Find the line that holds "[0:02.70-0:03.60]", then repeat it and each line below it word for word through the end of the listing, leaving out pictures.

- **EXERCISE INPUT**:

********************

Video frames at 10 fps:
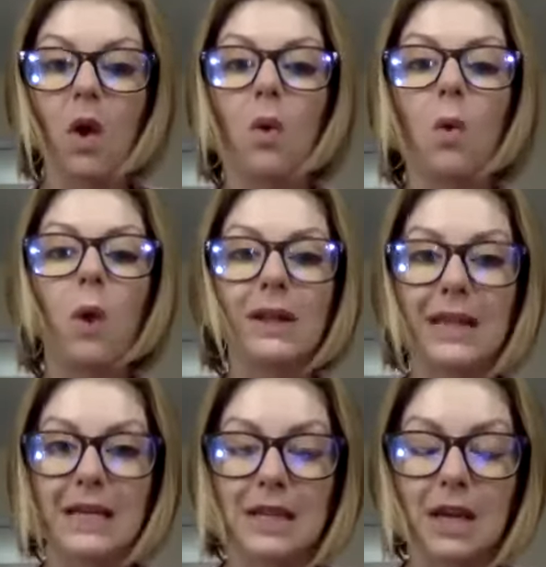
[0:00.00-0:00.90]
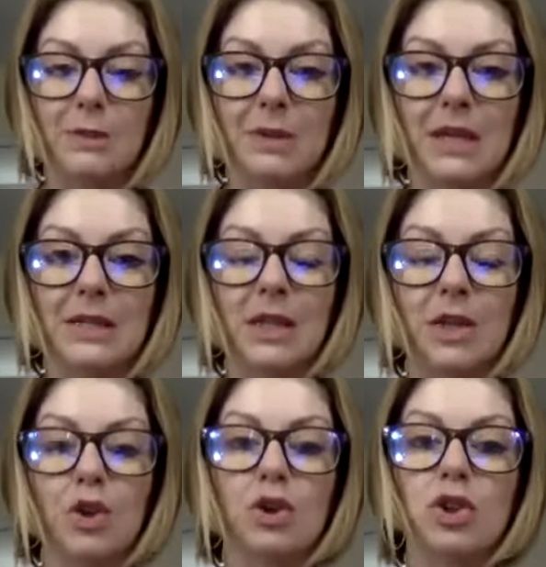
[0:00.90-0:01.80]
What that tells me is that
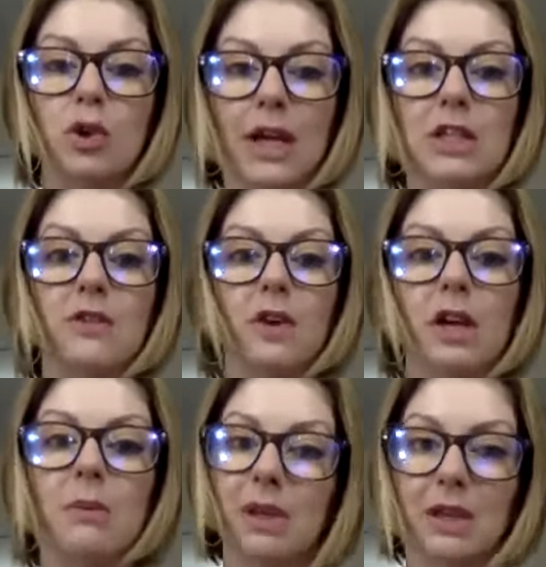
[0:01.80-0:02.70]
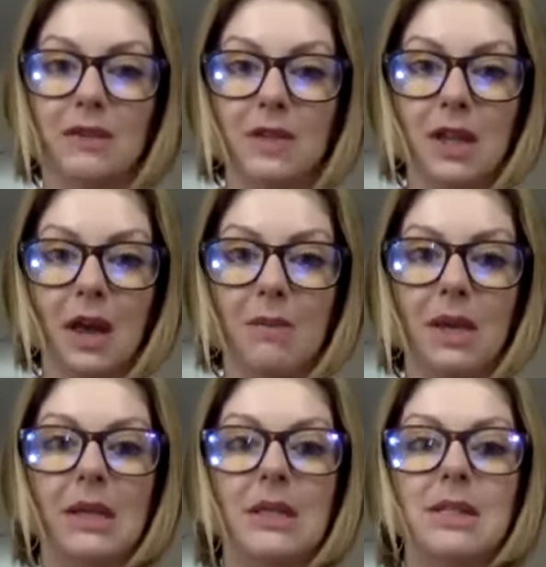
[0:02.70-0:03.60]
you're transferring a belief to them
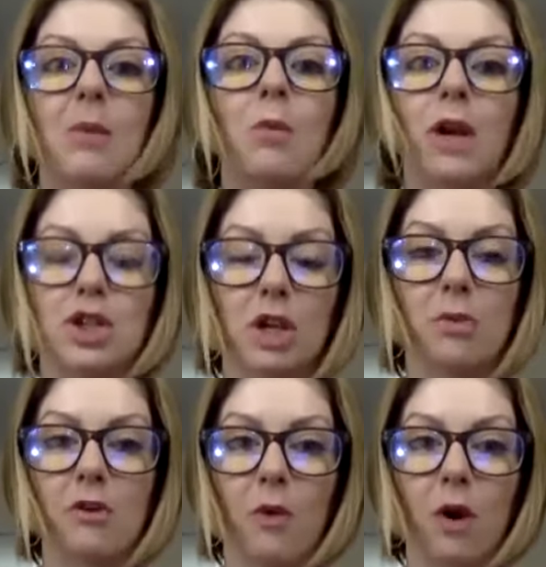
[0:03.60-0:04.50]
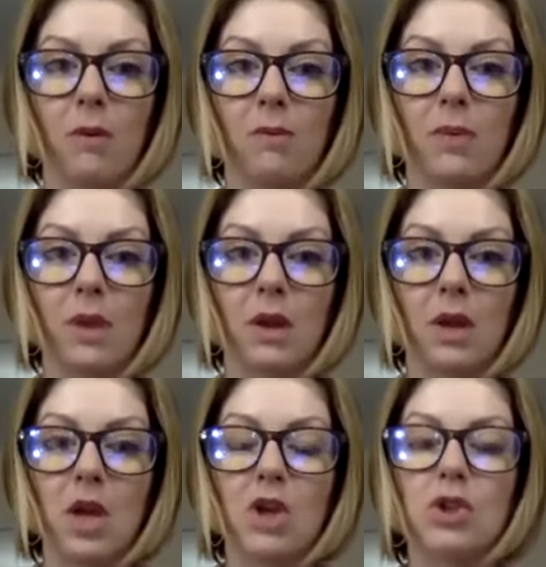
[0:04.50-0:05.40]
in some way, shape, or form.
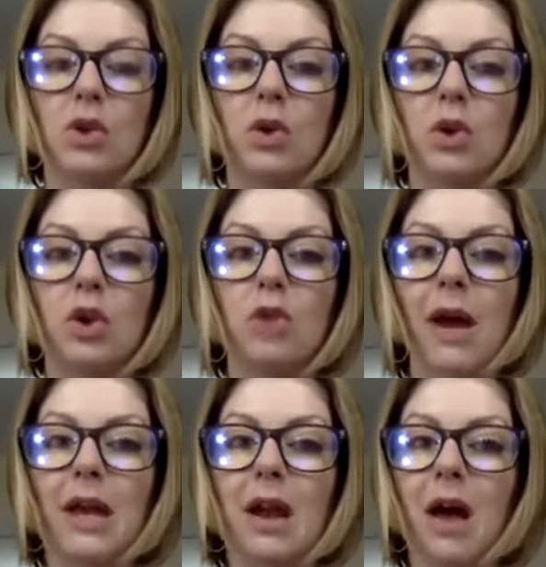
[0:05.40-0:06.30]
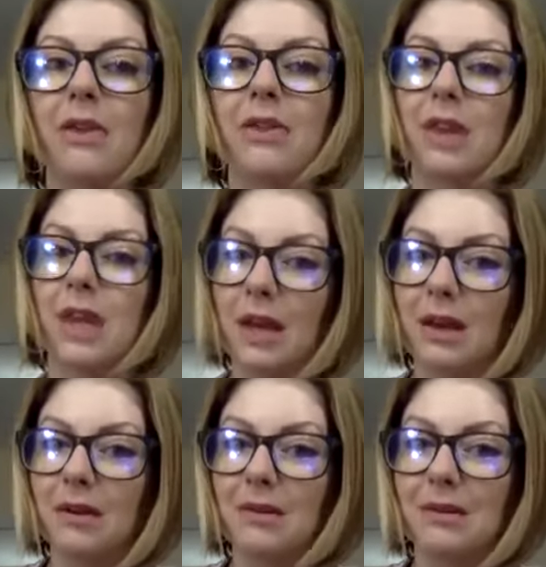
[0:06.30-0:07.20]
So you might not think
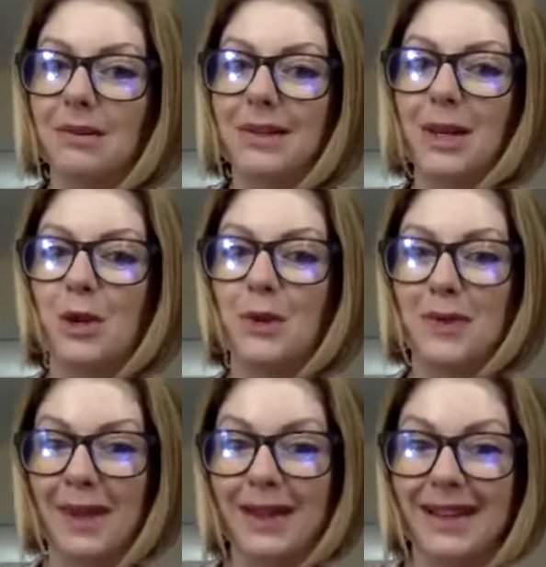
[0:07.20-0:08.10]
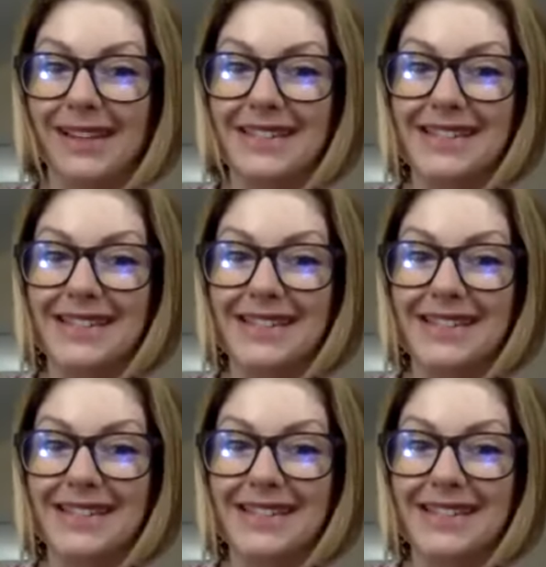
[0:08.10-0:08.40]
that you think that this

********************

- **YOUR RESPONSE**:
[0:02.70-0:03.60]
you're transferring a belief to them
[0:03.60-0:04.50]
[0:04.50-0:05.40]
in some way, shape, or form.
[0:05.40-0:06.30]
[0:06.30-0:07.20]
So you might not think
[0:07.20-0:08.10]
[0:08.10-0:08.40]
that you think that this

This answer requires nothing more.